::: SUPPLIED ENTRIES :::

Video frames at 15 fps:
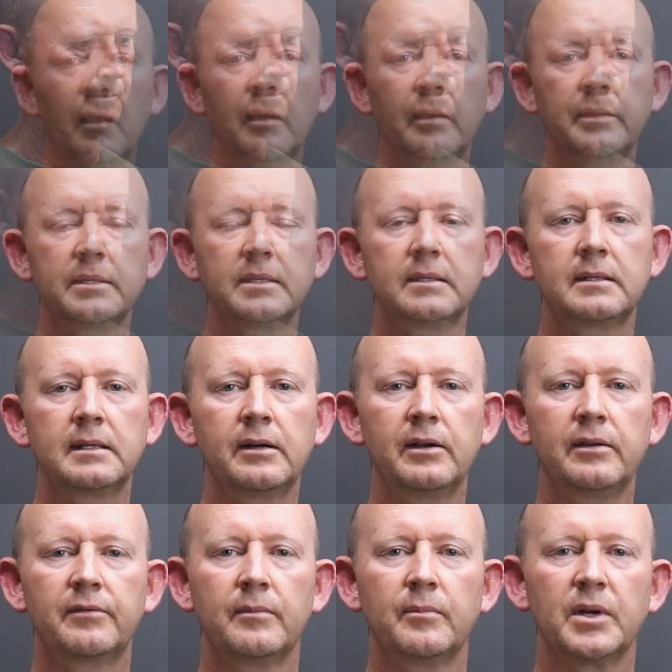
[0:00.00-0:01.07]
Hi, this is
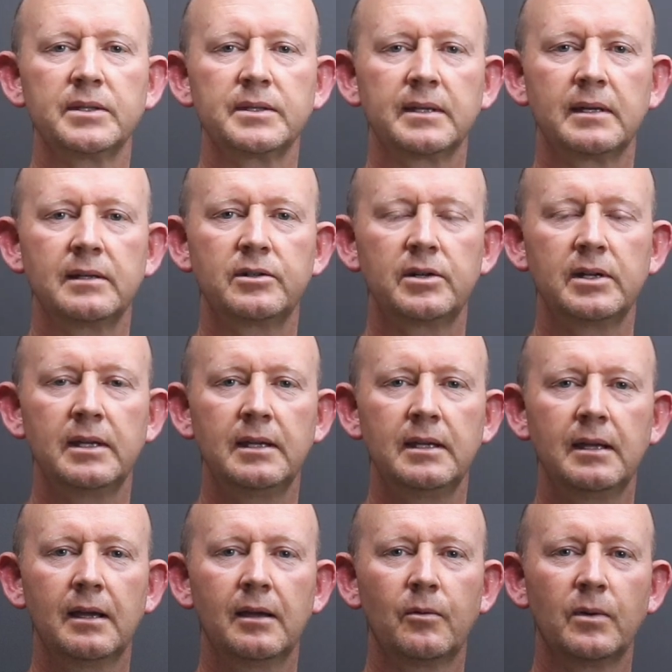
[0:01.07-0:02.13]
Terry from Bonsai
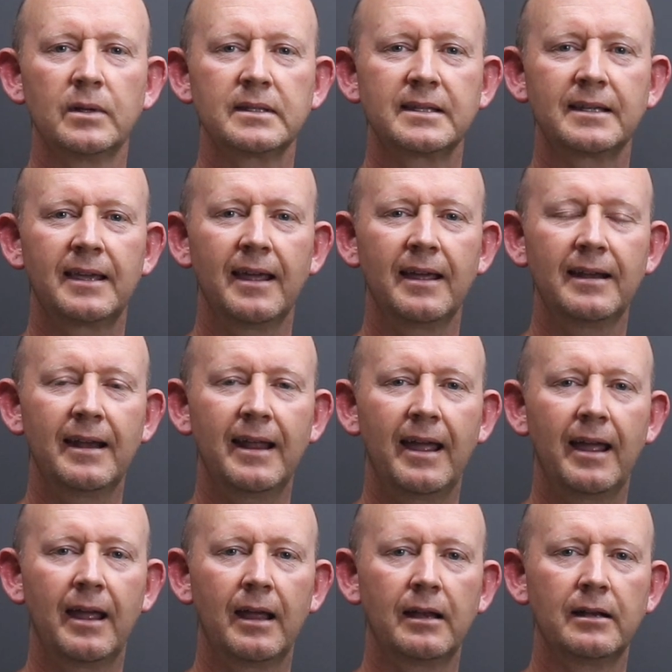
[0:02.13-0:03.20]
Tree once again,
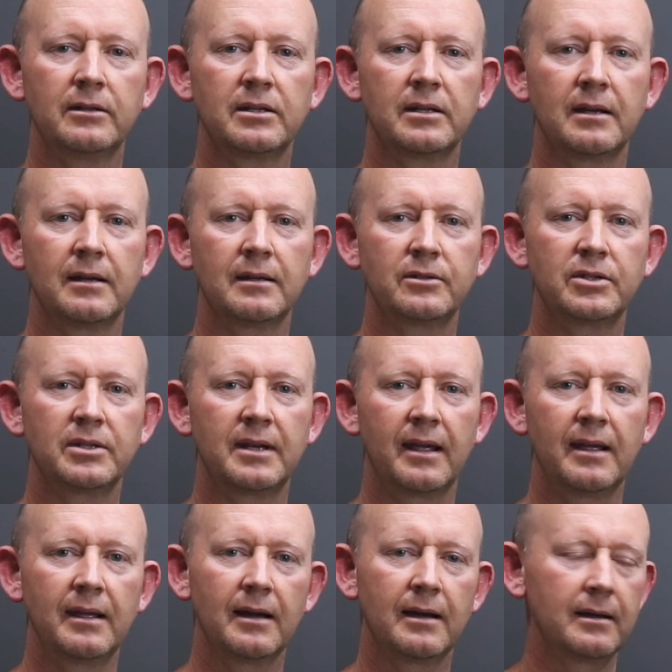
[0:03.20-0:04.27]
and
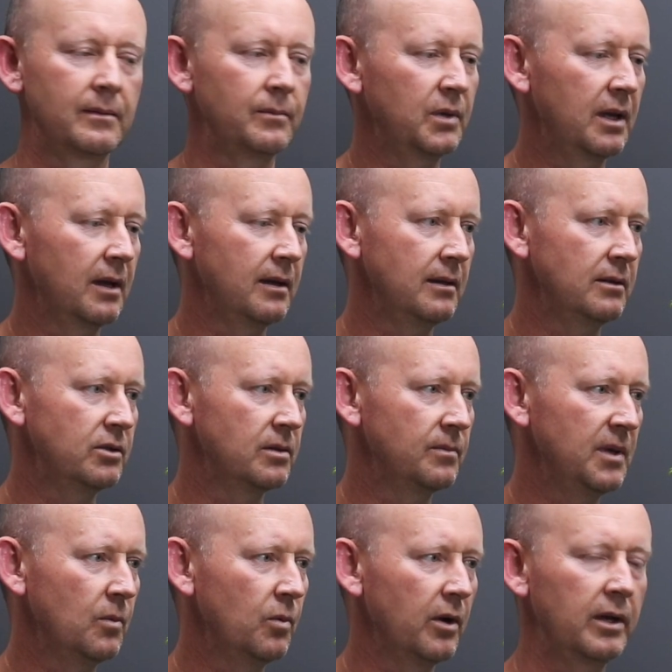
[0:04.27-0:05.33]
today I'm going to
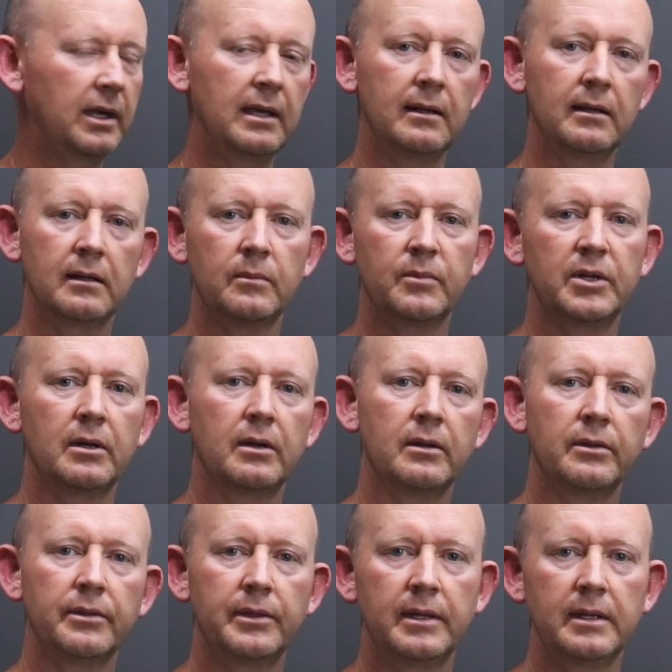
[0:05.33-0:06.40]
be working a little bit
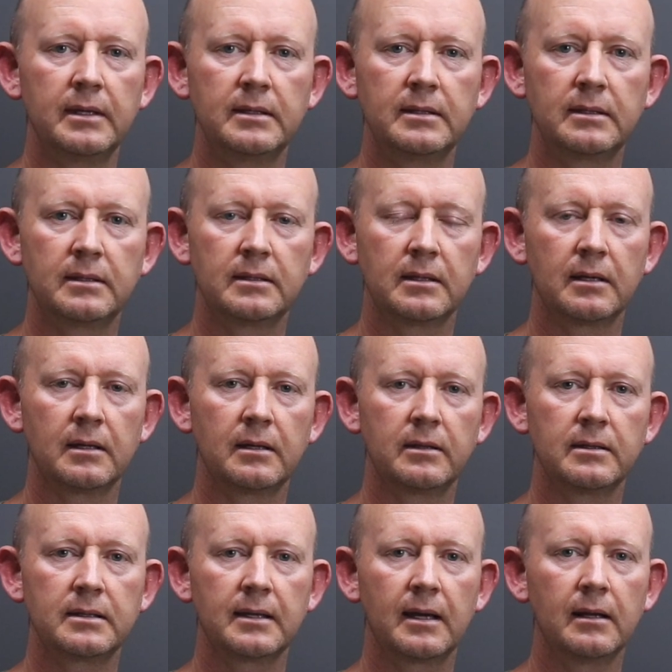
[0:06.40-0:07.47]
on this
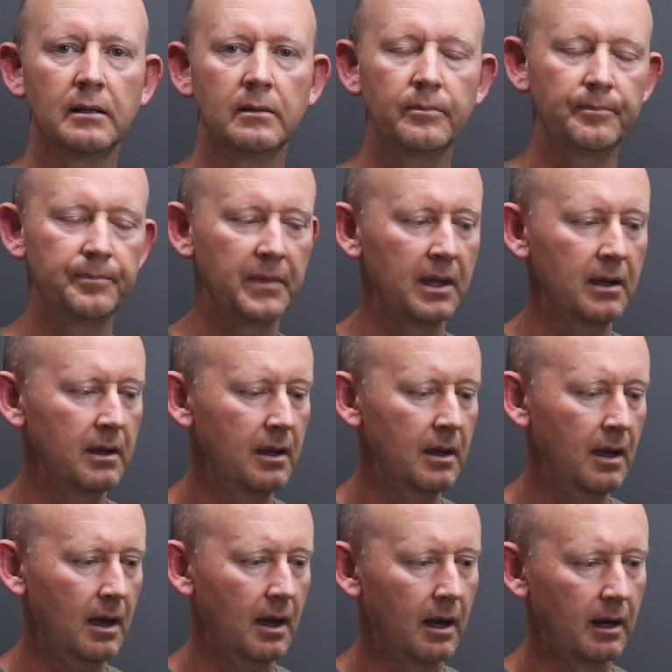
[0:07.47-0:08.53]
elm.
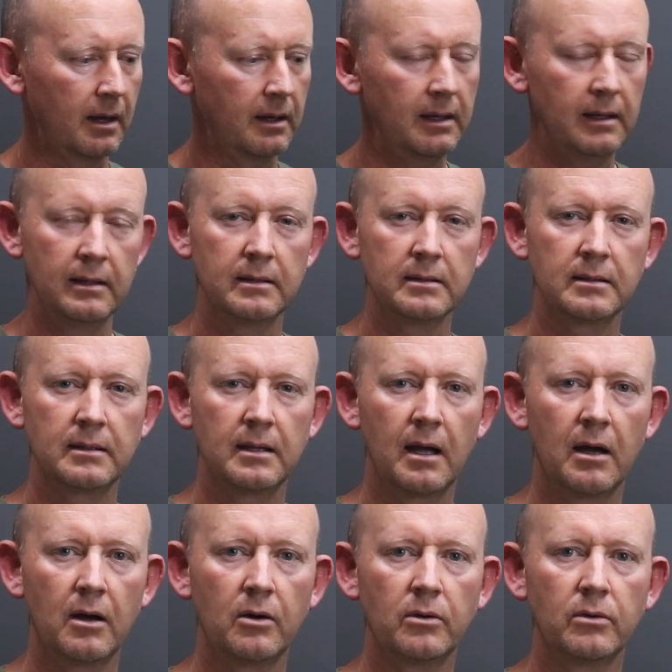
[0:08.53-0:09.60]
It is
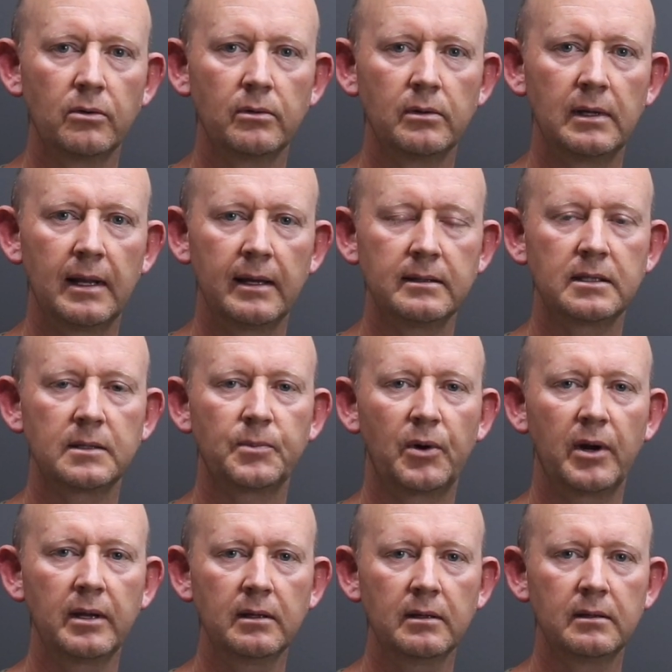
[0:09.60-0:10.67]
now late
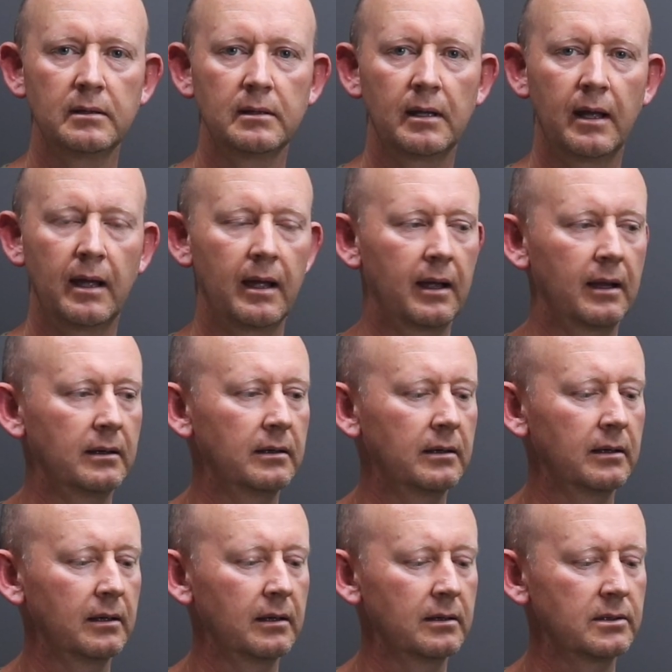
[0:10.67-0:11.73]
spring, and
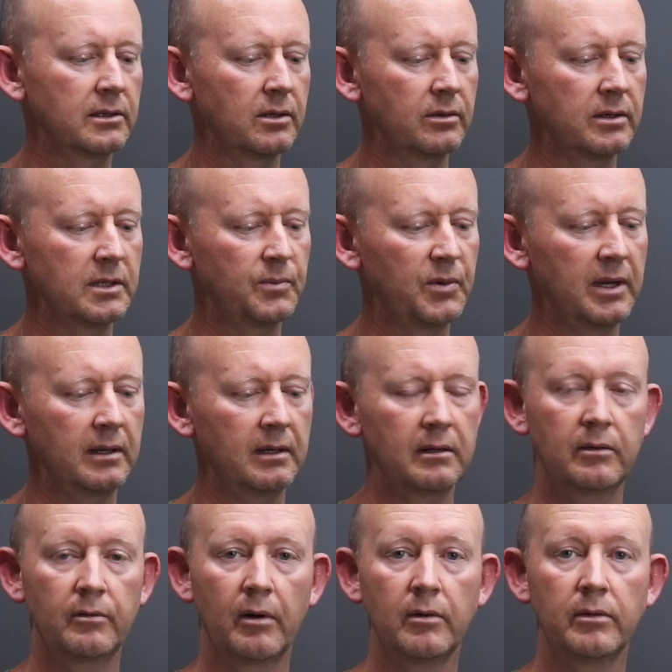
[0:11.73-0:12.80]
so the spring
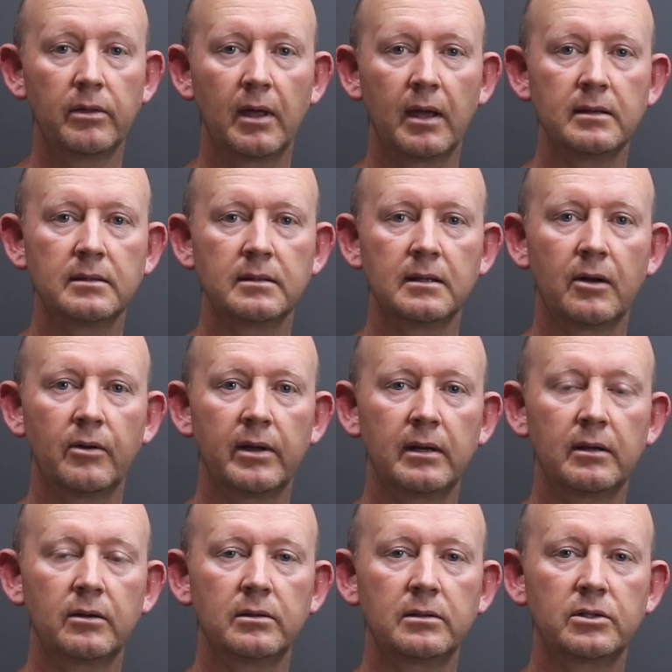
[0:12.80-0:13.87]
growth has now had
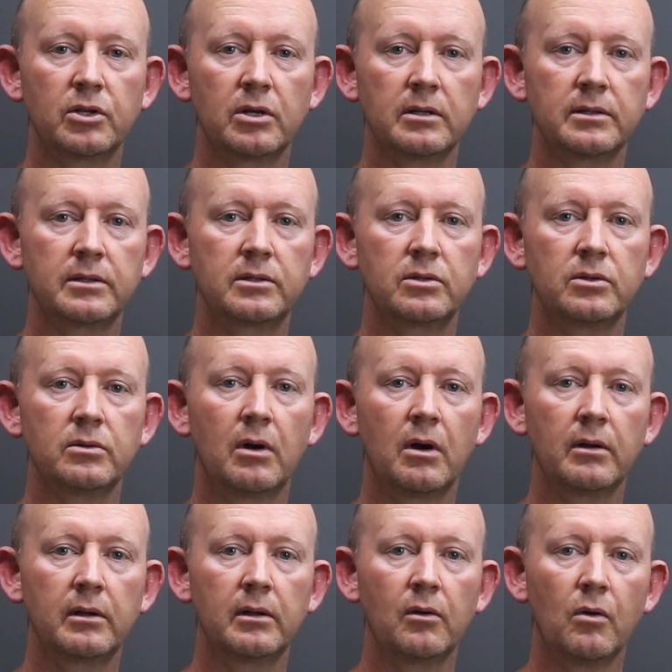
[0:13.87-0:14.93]
a good chance to
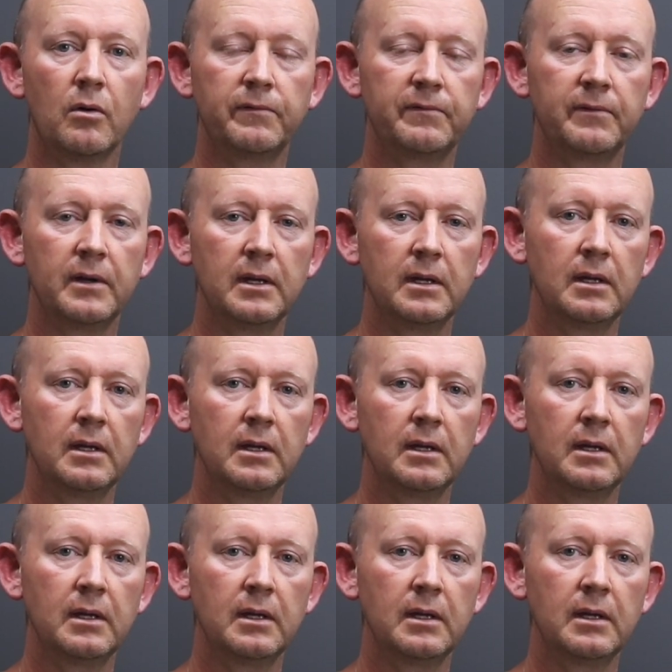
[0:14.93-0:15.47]
harden off,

:::

● **WHAT IS EXPECTED**: A faithful copy of every record is needed here. Leave the images out of it.

● **ANSWER SPACE**:
Video frames at 15 fps:
[0:00.00-0:01.07]
Hi, this is
[0:01.07-0:02.13]
Terry from Bonsai
[0:02.13-0:03.20]
Tree once again,
[0:03.20-0:04.27]
and
[0:04.27-0:05.33]
today I'm going to
[0:05.33-0:06.40]
be working a little bit
[0:06.40-0:07.47]
on this
[0:07.47-0:08.53]
elm.
[0:08.53-0:09.60]
It is
[0:09.60-0:10.67]
now late
[0:10.67-0:11.73]
spring, and
[0:11.73-0:12.80]
so the spring
[0:12.80-0:13.87]
growth has now had
[0:13.87-0:14.93]
a good chance to
[0:14.93-0:15.47]
harden off,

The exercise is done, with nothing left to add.